*** Begin section ***
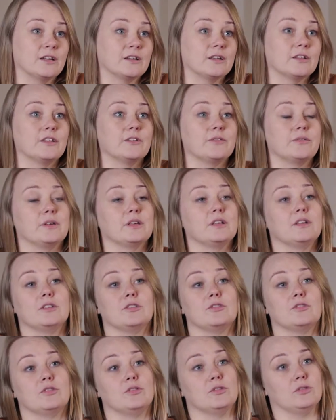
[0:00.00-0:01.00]
another thing
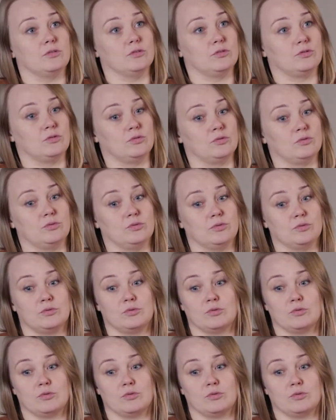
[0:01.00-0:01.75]
is to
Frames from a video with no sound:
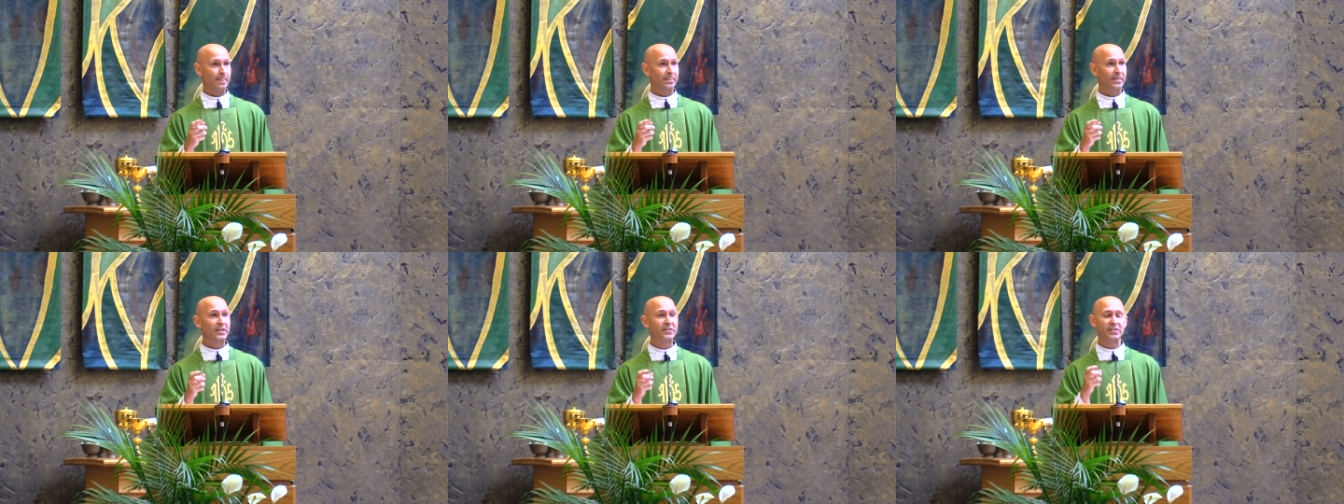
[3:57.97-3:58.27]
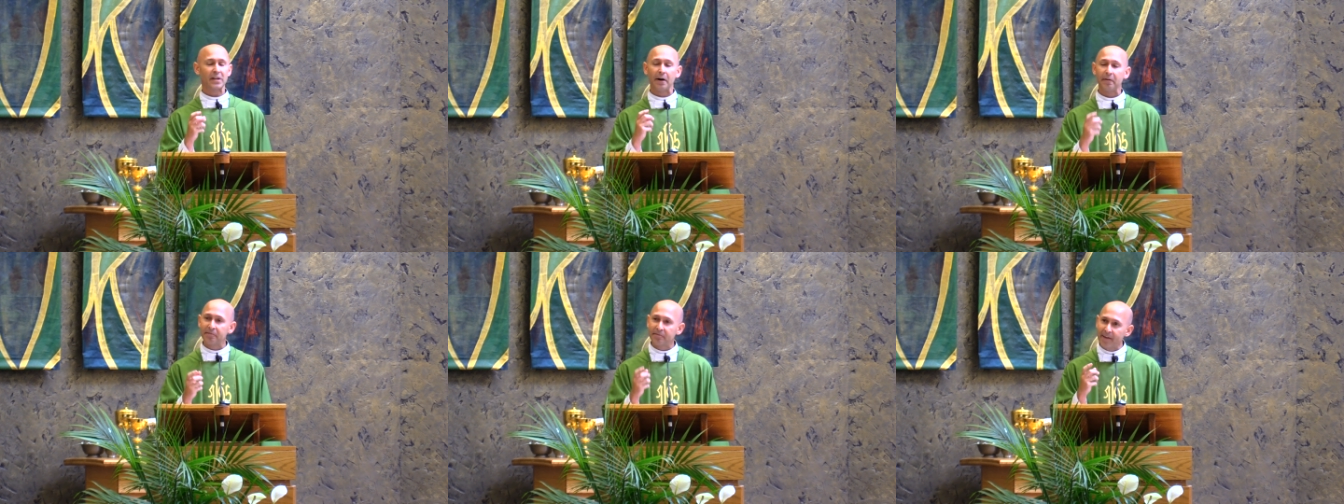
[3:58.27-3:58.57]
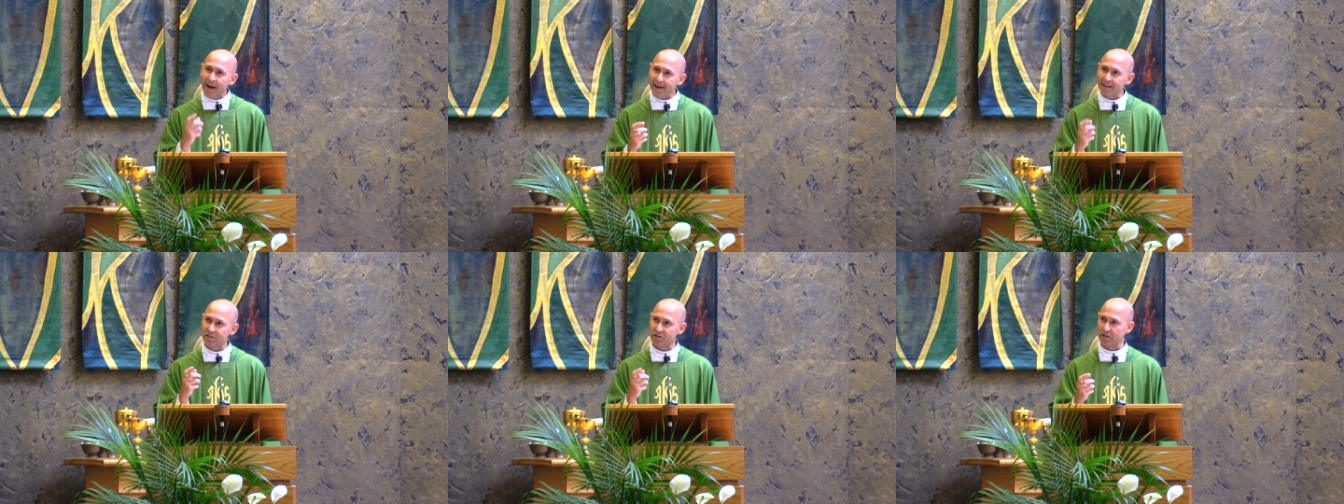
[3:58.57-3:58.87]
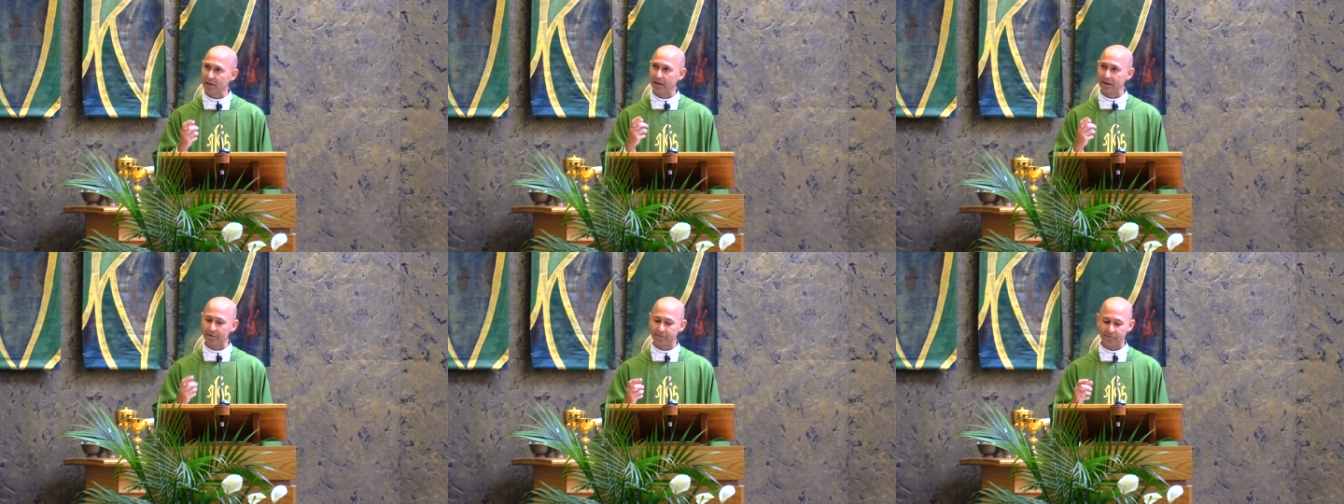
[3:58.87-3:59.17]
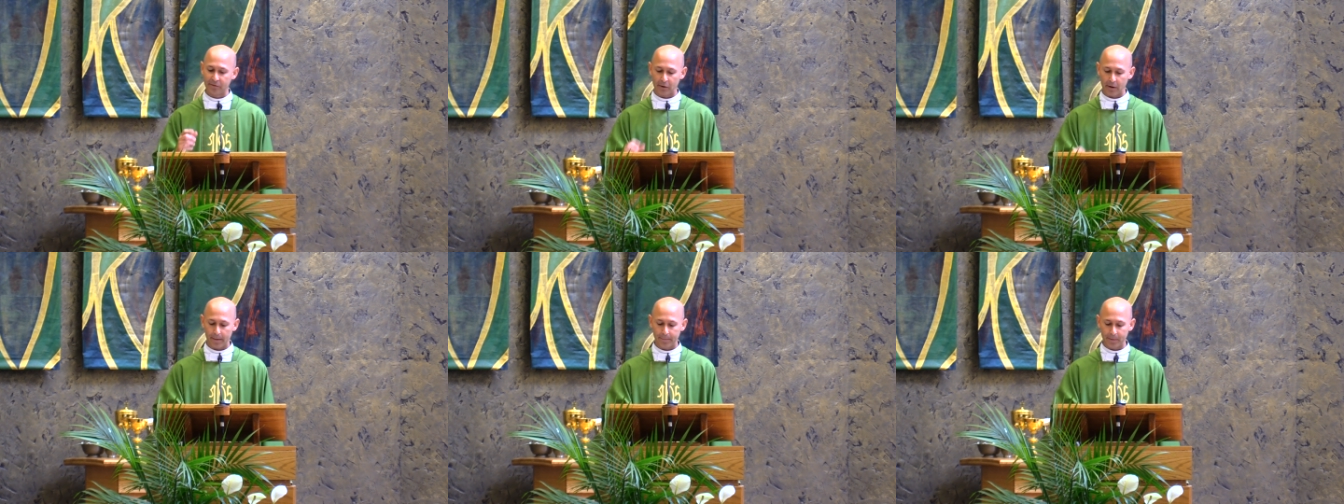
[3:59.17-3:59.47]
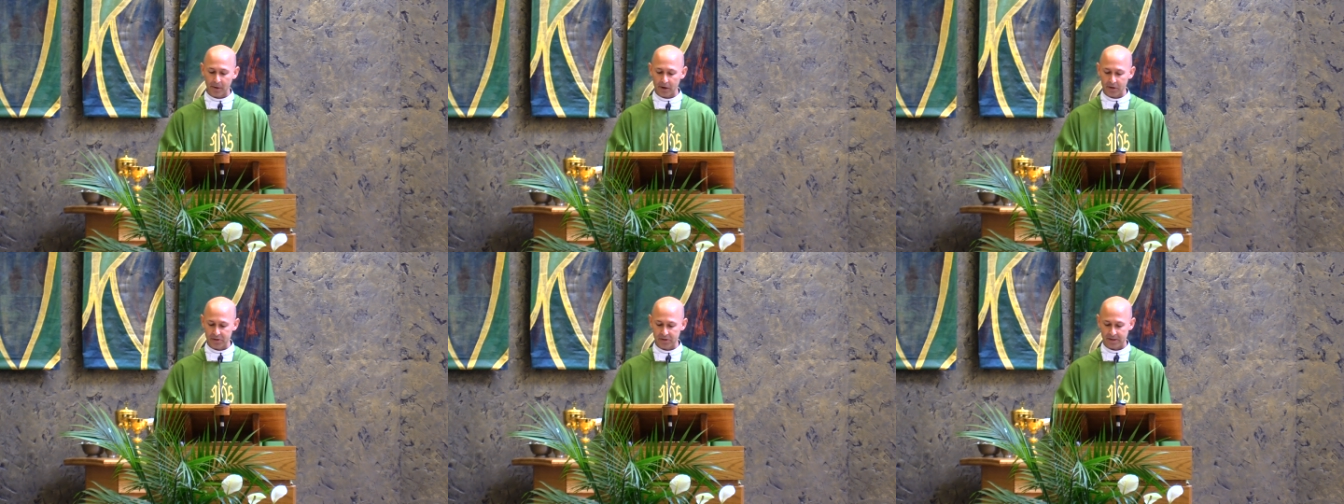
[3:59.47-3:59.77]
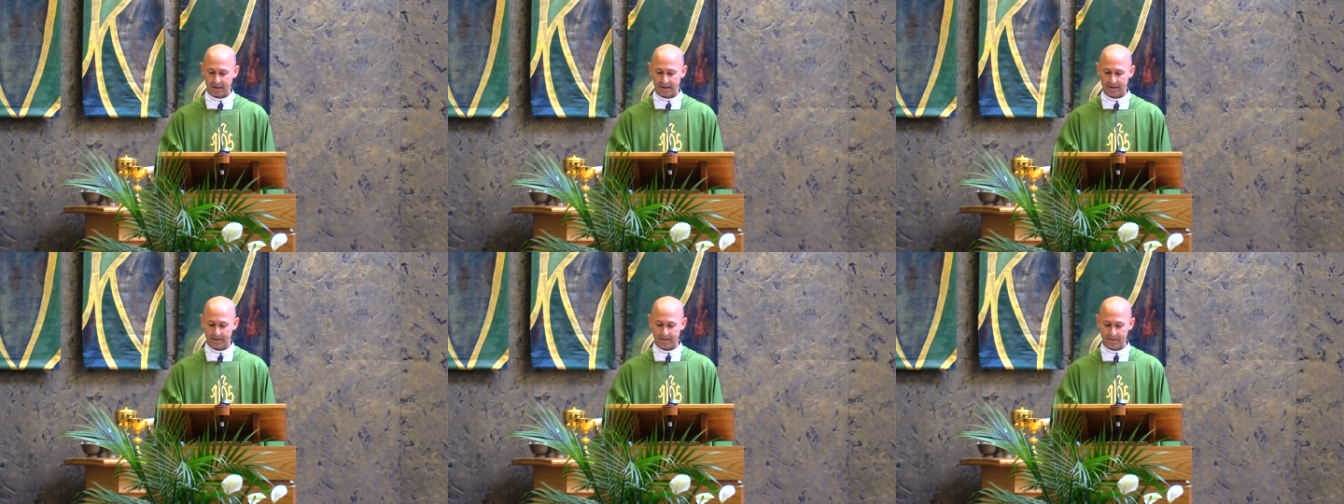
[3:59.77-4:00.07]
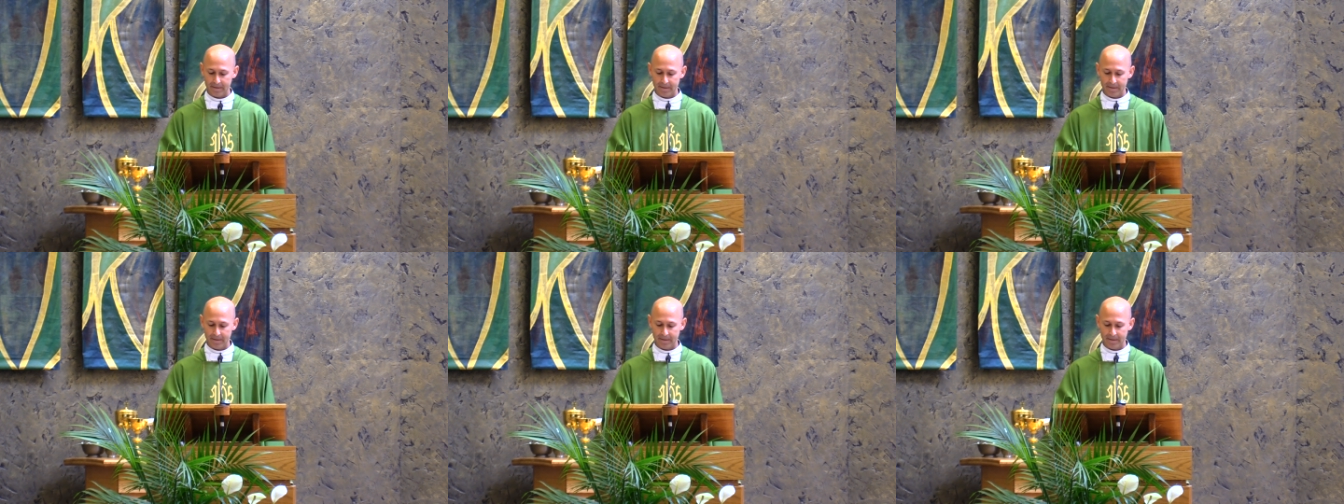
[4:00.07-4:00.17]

this affection for a person.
*** End section ***
#### [PROMPT]
Each line from the one containing "[3:58.57-3:58.87]" through the last line of the data should be written out exactly. Skip the pictures, and add no other lines.

#### [EXERCISE RESULT]
[3:58.57-3:58.87]
[3:58.87-3:59.17]
[3:59.17-3:59.47]
[3:59.47-3:59.77]
[3:59.77-4:00.07]
[4:00.07-4:00.17]

this affection for a person.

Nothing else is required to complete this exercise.